Beam is particularly useful for embarrassingly parallel data processing tasks, in which the problem can be decomposed into many smaller bundles of data that can be processed independently and in parallel. You can also use Beam for Extract, Transform, and Load (ETL) tasks and pure data integration. These tasks are useful for moving data between different storage media and data sources, transforming data into a more desirable format, or loading data onto a new system.

The Beam Pipeline Runners translate the data processing pipeline you define with your Beam program into the API compatible with the distributed processing back-end of your choice. When you run your Beam program, you’ll need to specify an appropriate runner for the back-end where you want to execute your pipeline.

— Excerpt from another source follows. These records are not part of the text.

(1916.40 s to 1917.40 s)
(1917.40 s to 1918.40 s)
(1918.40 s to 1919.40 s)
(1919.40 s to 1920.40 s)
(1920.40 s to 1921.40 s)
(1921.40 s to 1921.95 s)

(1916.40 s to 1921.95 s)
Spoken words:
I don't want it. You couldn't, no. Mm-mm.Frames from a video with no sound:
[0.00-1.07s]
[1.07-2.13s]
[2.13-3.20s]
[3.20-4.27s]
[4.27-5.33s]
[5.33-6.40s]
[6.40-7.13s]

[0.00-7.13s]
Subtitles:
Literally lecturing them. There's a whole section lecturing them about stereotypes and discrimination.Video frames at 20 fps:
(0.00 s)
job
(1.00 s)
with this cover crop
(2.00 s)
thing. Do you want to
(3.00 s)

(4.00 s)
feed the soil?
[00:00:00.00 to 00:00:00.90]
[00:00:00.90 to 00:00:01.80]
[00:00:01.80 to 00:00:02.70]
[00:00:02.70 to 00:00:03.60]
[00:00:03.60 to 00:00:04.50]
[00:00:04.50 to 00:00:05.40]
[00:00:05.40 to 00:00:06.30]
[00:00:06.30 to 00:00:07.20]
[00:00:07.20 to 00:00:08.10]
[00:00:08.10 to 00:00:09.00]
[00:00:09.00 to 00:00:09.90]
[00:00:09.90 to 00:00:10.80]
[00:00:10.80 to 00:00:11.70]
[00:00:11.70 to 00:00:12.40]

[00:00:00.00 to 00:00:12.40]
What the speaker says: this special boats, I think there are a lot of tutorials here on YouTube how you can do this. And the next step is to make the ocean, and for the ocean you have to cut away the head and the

Beam currently supports the following runners:

Direct

Apache Flink

Apache Nemo

Apache Samza

Apache Spark

Google Cloud Dataflow

Hazelcast Jet

Twister2

Motivation

Problem with current parallel computing frameworks is that they exptect input data to become complete at some point in time. This is not the case for streaming data. Beam has a unified model for defining both batch (bounded data) and streaming (unbounded data) data-parallel processing pipelines. And it has a different execution engines so it can run on different backends.

Beam Concepts

Windowing:

Enable processing of unbounded data by dividing it into finite chunks (windows) that can be processed independently.

Fixed windows: Set fixed window size, data is grouped into fixed-size windows based on event timestamp.

Sliding windows: Set window size and slide period, data from one window may overlap with data from the next window.

Session windows: Set session timeout, data is grouped into windows based on session timeout. For example, if a user is inactive for more than 10 minutes, the session window expires and the data is processed.

Global windows: All data is assigned to a single window. Used for batch jobs.

Event Time vs Processing Time:

Event time: Use the timestamp recorded when the event occurred. E.g. when a user clicks on a button.

Processing time: Use the timestamp when the event was processed. E.g. when the click is processed by the server.

Triggers:

Define when to produce and output result from the window.

Core Transformations

ParDo:

Perform a general-purpose transformation on each element.

Expects a DoFn as a parameter. A DoFn is user define logic that implements the transformation.

Element-wise transformation.

Can be applied to unbounded and bounded data.

GroupByKey:

Group elements by key.

Collects elements for a given key into a window.